Extracted data below:
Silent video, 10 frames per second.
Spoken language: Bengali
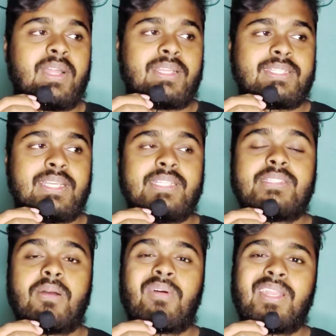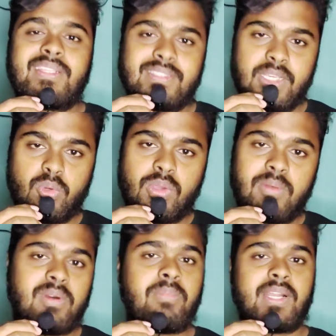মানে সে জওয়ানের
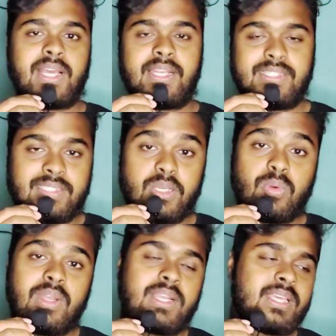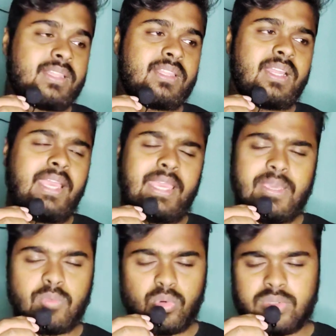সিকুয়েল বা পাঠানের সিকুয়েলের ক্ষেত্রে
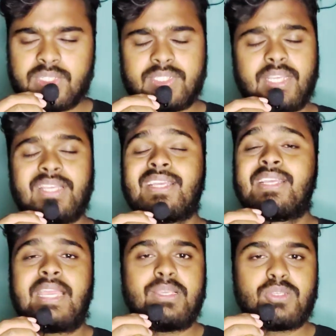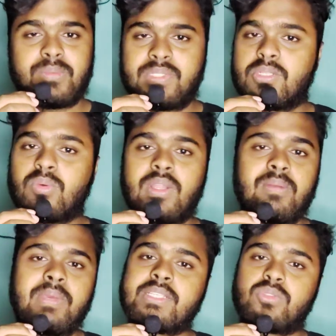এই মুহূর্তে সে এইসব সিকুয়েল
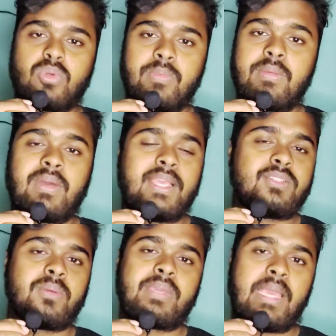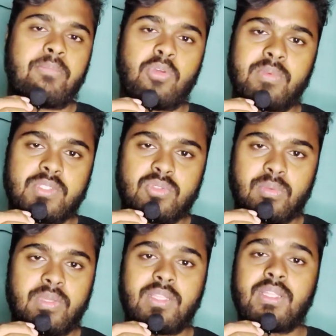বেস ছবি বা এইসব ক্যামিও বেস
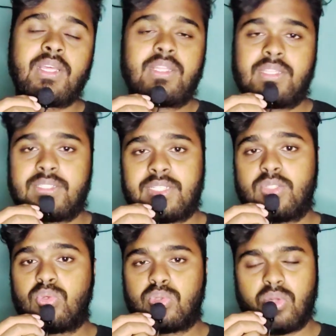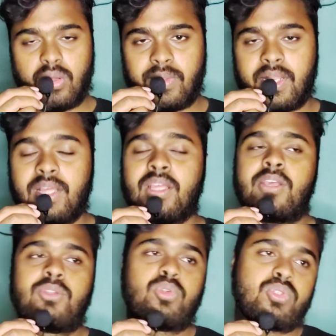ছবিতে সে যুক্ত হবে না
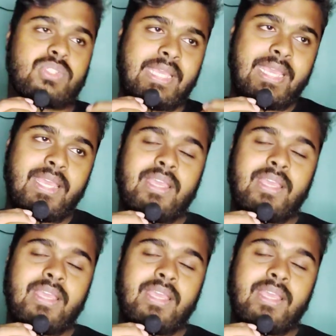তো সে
End of Extracted data.
**Prompt**
Everything in the entries must be written out exactly; the pictures stay out.

**Response to this exercise**
Silent video, 10 frames per second.
Spoken language: Bengali
মানে সে জওয়ানের
সিকুয়েল বা পাঠানের সিকুয়েলের ক্ষেত্রে
এই মুহূর্তে সে এইসব সিকুয়েল
বেস ছবি বা এইসব ক্যামিও বেস
ছবিতে সে যুক্ত হবে না
তো সে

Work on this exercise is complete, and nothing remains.